In 2018, both the Government of British Columbia and FortisBC set a target of 15 per cent of the gas supply being renewable or low carbon by 2030. With the desire for faster and deeper decarbonization, it’s expected that target may grow and the most recent projections from FortisBC show that the company should exceed that number, as the momentum of bringing on new sources of RNG is steadily growing. The company tripled its supply of RNG through 2021 and expects to, at minimum, triple its supply again in 2022. FortisBC’s vision for renewable and low carbon gas is to have roughly 75 per cent of its total gas supply be renewable or low carbon by 2050 to meet the province’s 80 per cent GHG reduction target.

“As a growing producer in the province’s renewable and low carbon gas sector, this study confirms our belief in B.C.’s ability to become a North American leader in RNG and other low carbon gases. EverGen will continue to grow its production of RNG in B.C. and across Canada to help provide homes, business and industry with an effective and affordable way to decarbonize,” said Chase Edgelow, CEO of EverGen, a leading Canadian renewable energy company.

Renewable natural gas sourced from biogas is only one of the renewable and low carbon gases expected to play a role in the province’s energy future. Hydrogen also offers immense opportunity for a lower-carbon B.C. Using B.C.’s renewable electricity and its natural gas reserves with carbon capture technologies could open new opportunities to reduce emissions in B.C. and abroad. The study also noted low carbon gas production from wood waste has significant potential for future supply through more research and development to unlock the resource on a large scale.

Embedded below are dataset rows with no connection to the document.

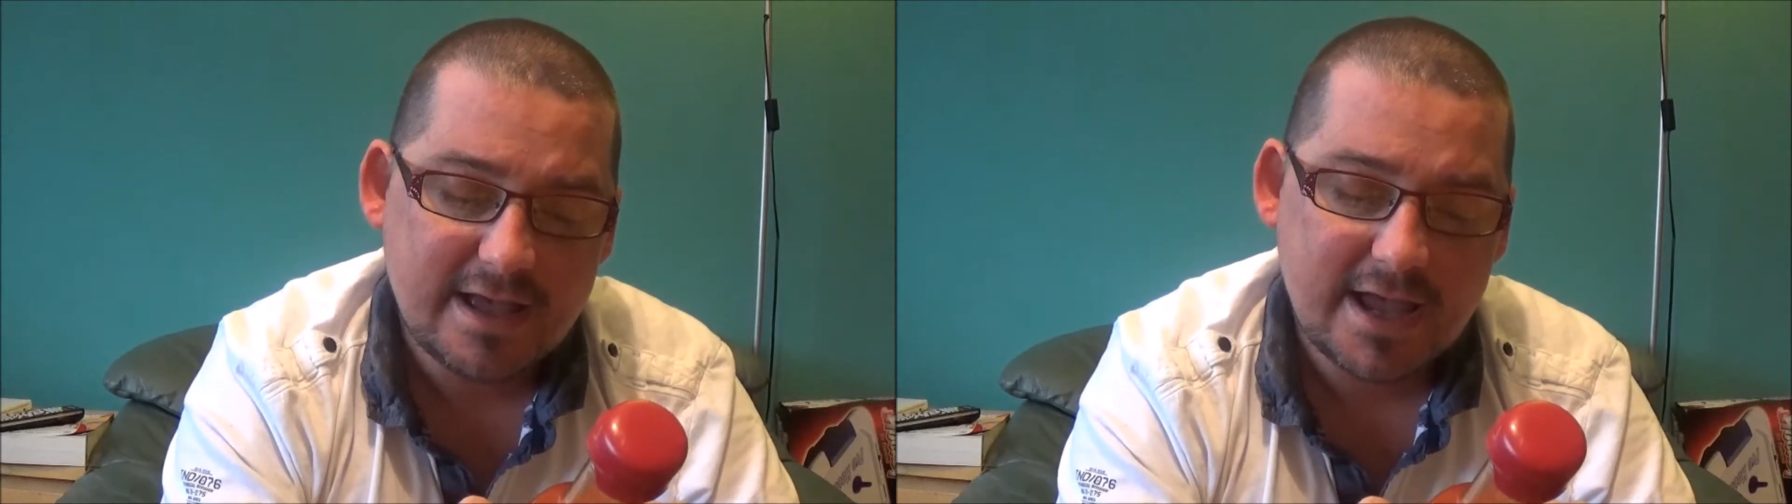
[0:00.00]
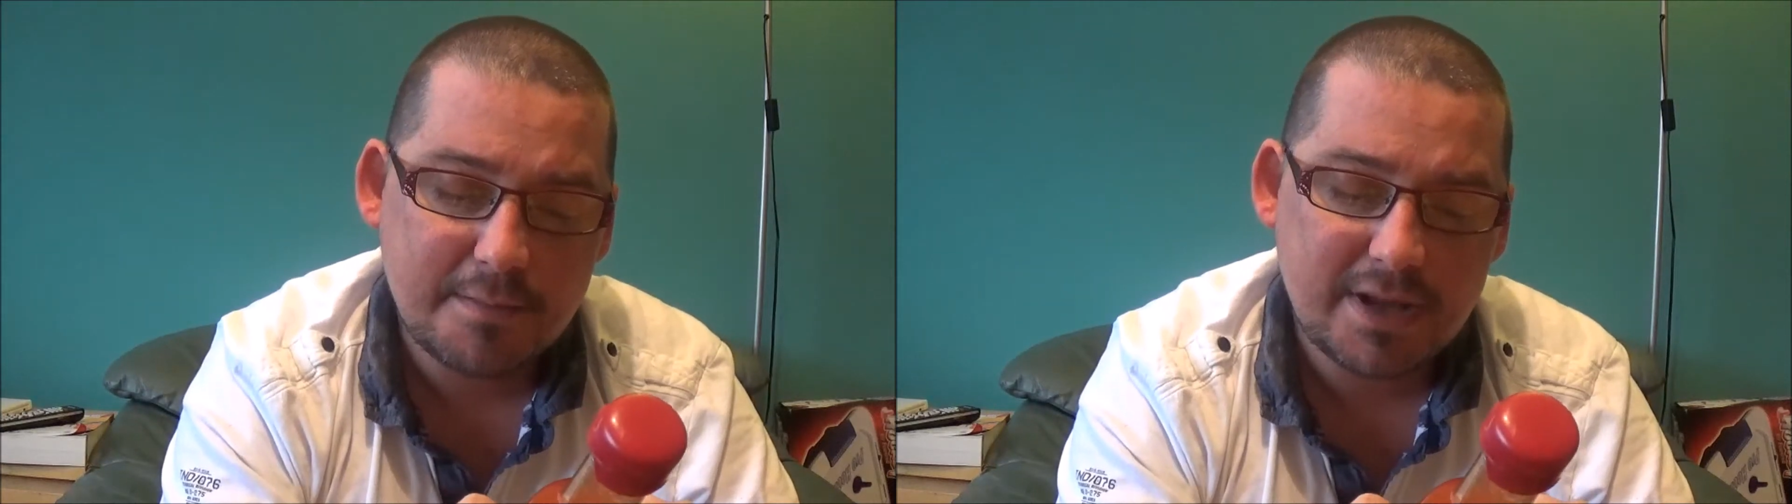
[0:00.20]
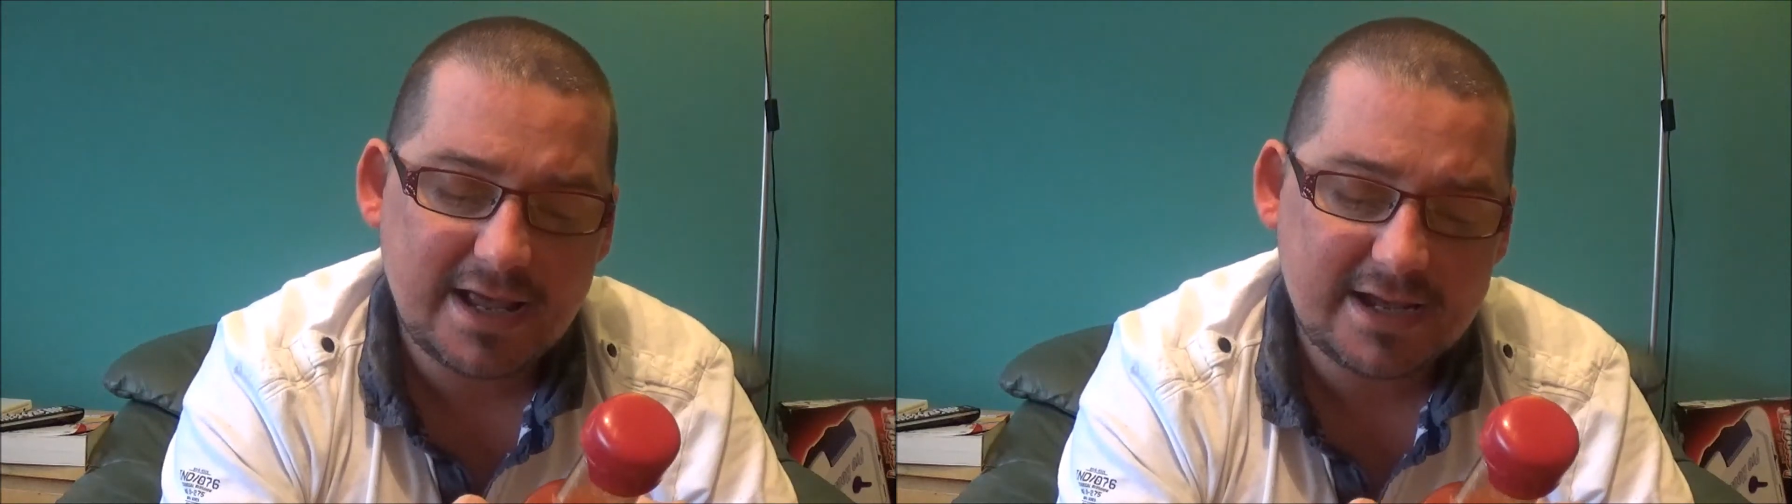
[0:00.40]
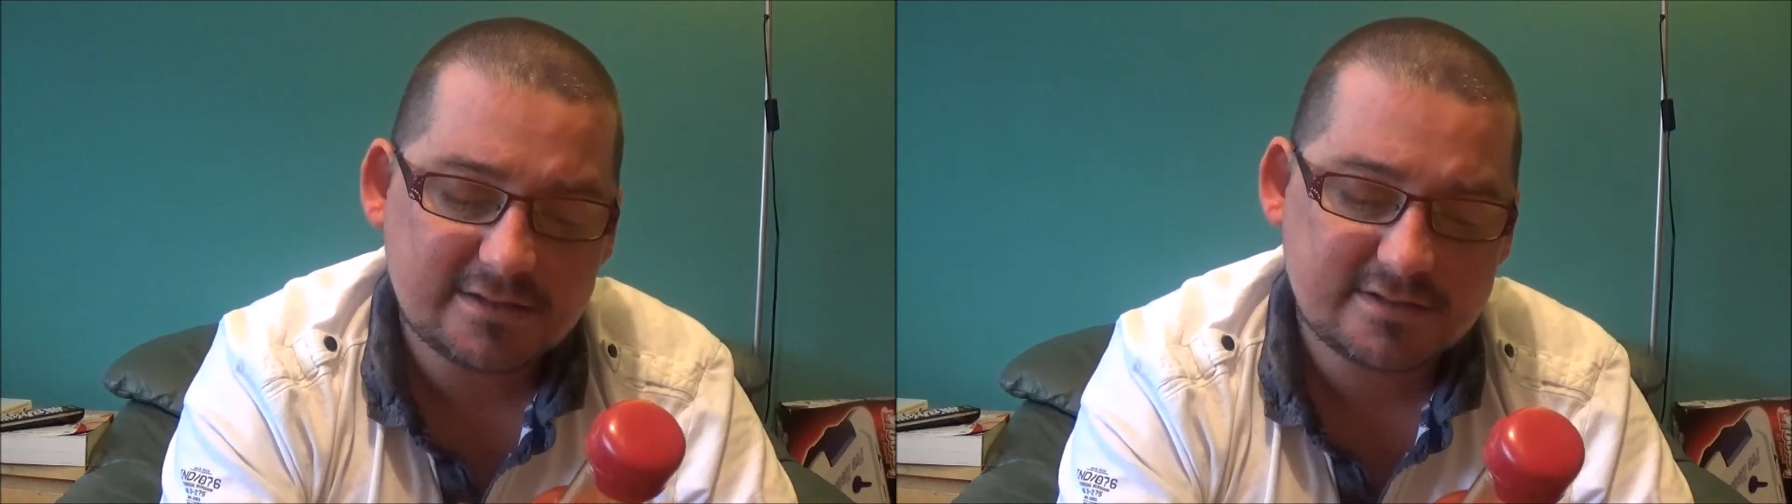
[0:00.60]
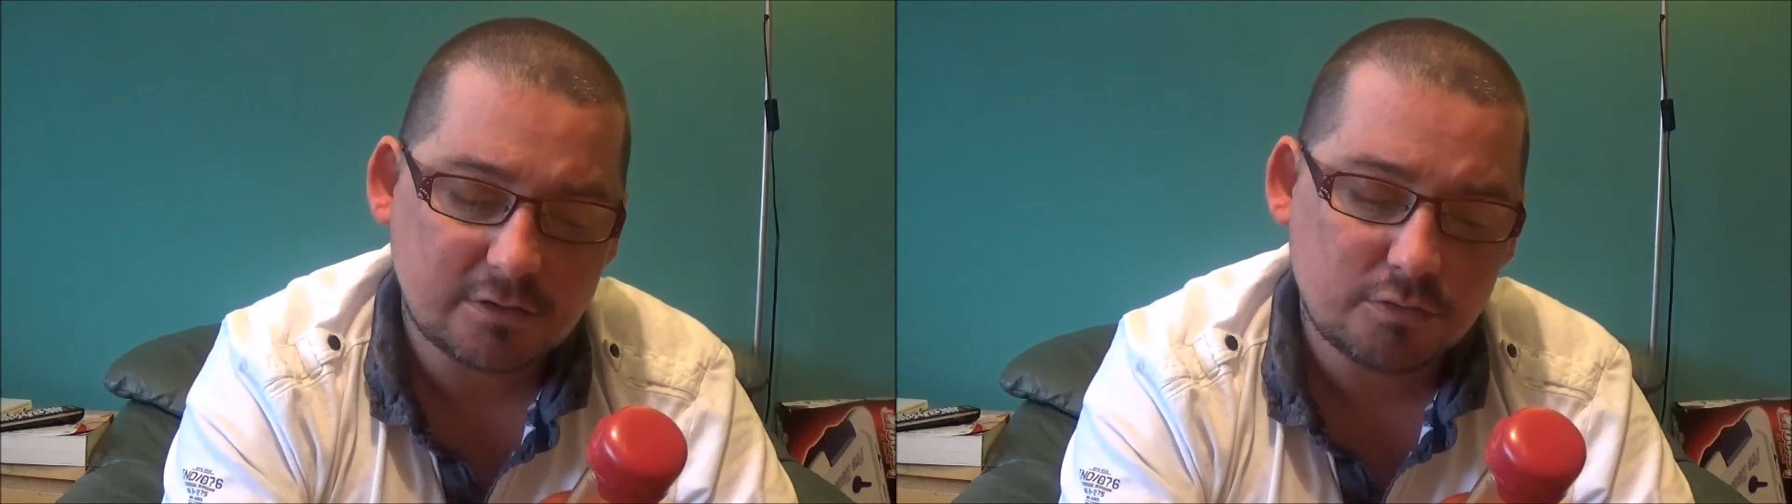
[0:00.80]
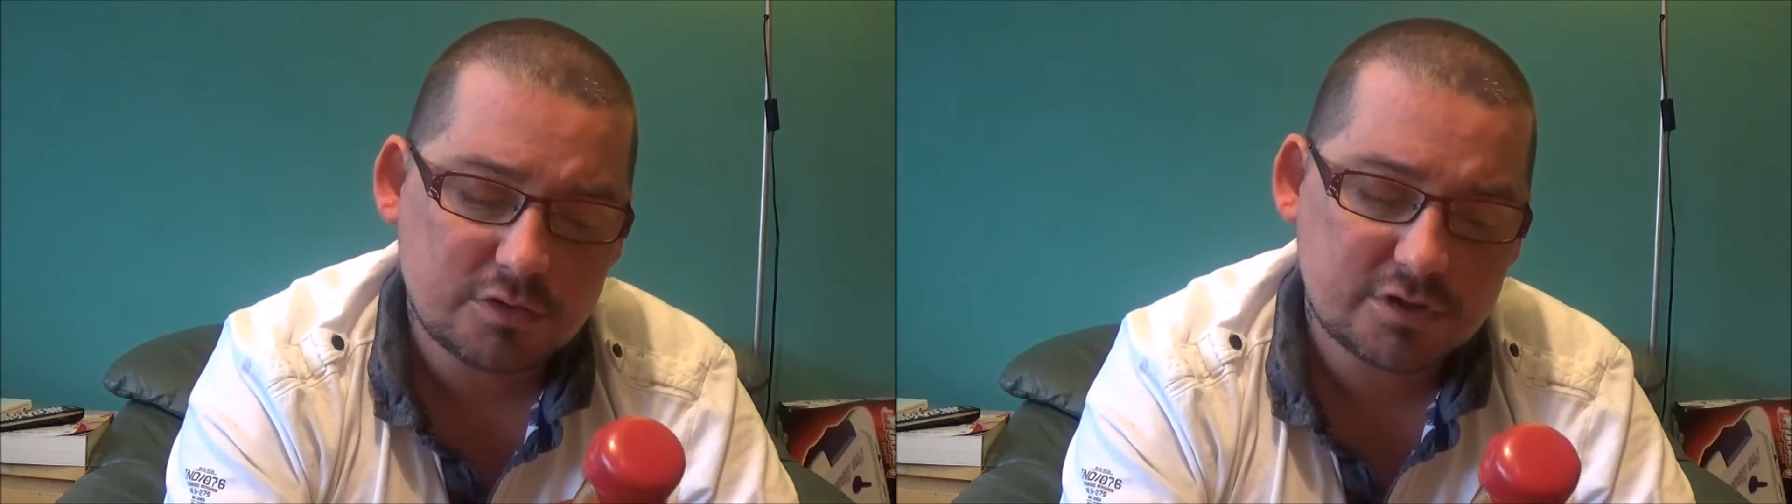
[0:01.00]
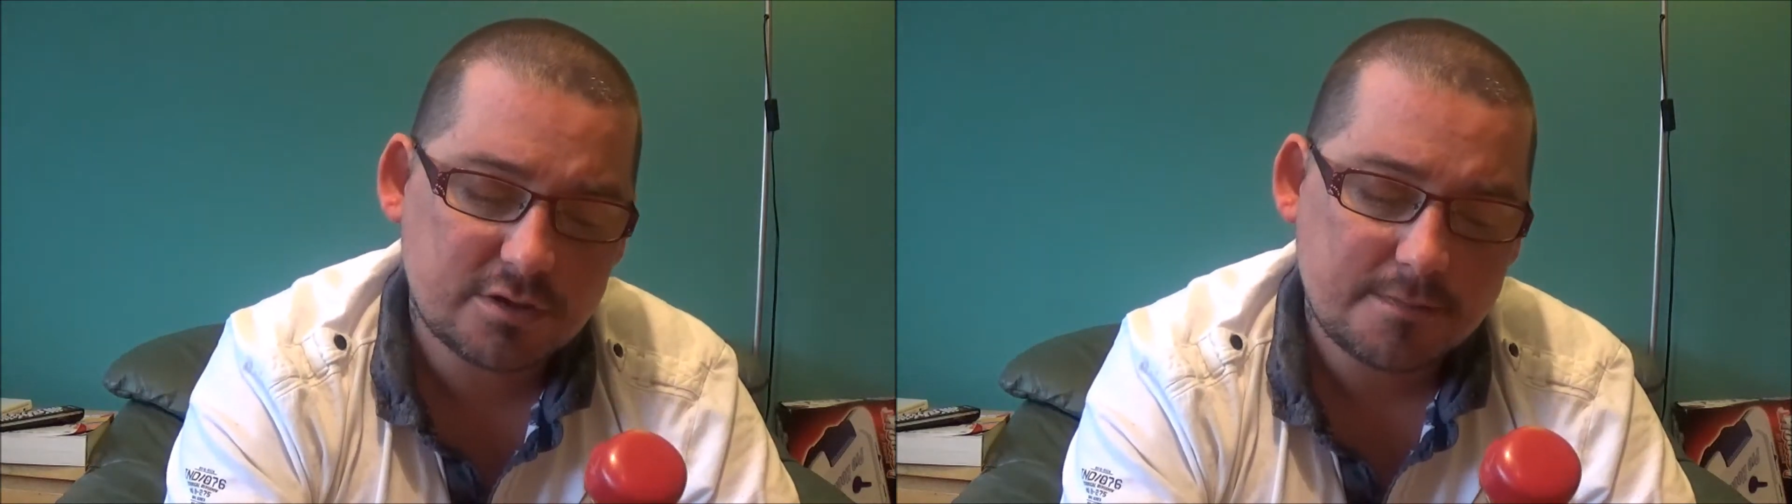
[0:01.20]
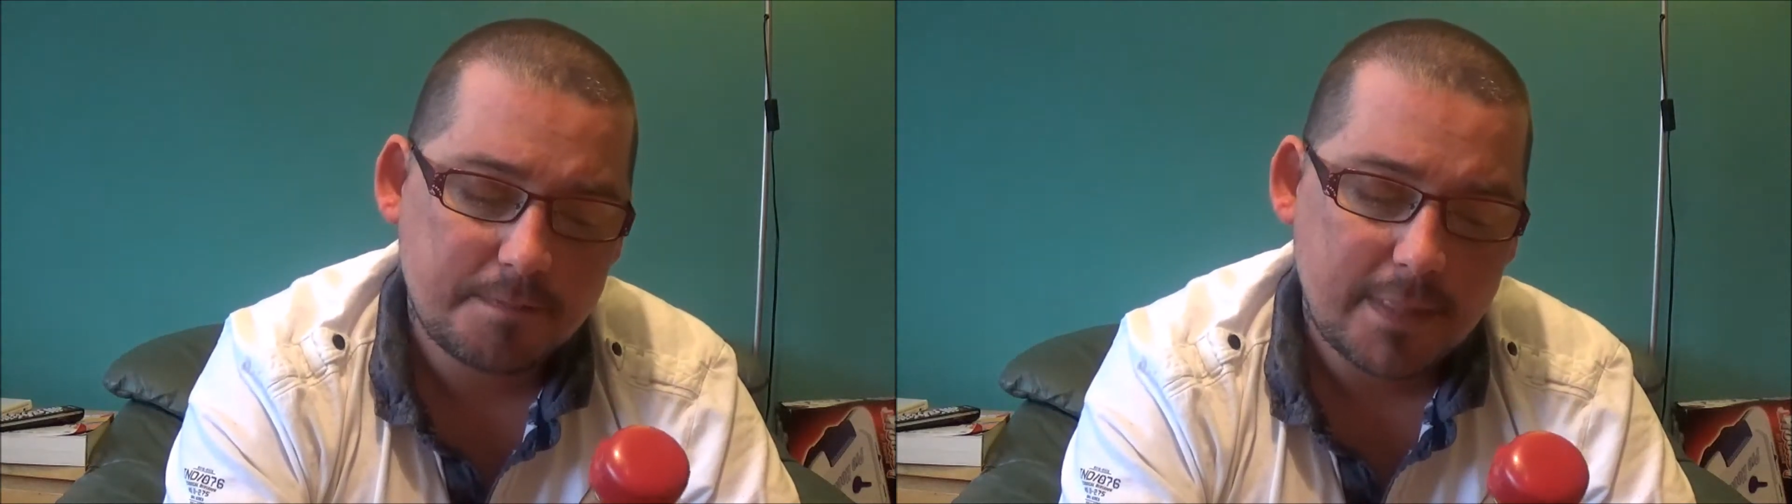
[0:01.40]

Himalayan salt,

The study notes an expected growth of renewable and low carbon gases as a whole across North America moving forward. National and international competition for this growing supply is also expected to increase so, while purchasing RNG from the larger market may help meet shorter term supply targets, it is important for the province to develop its domestic capacity—building resilient communities and positioning B.C. as a world leader in advancing a low-carbon economy.

“This was a remarkable collaboration involving the BC Government, FortisBC, BCBN and ENVINT Consulting,” said Dr. Scott Stanners, Executive Director at BCBN. “We are pleased by the dedication of our expert working group to advance the low-carbon economy in B.C. It is partnerships such as these that bring us closer to the target in the CleanBC Roadmap to 2030 and result in a greener future.”

Renewable and low carbon gases are a key element in reaching the GHG emission reduction goals of the Province’s CleanBC Roadmap, which aims to reduce GHG emissions in the buildings and industry sectors by 47 per cent overall. With a heightened expectation on gas utilities to reduce carbon emissions, decarbonizing the gas system by increasing renewable and low carbon gas supply will help B.C. have a more resilient energy system. Following a path that utilizes both gas and electric systems, can reach the same level of GHG emissions reductions as an electrification strategy and meet the province’s emissions reduction targets.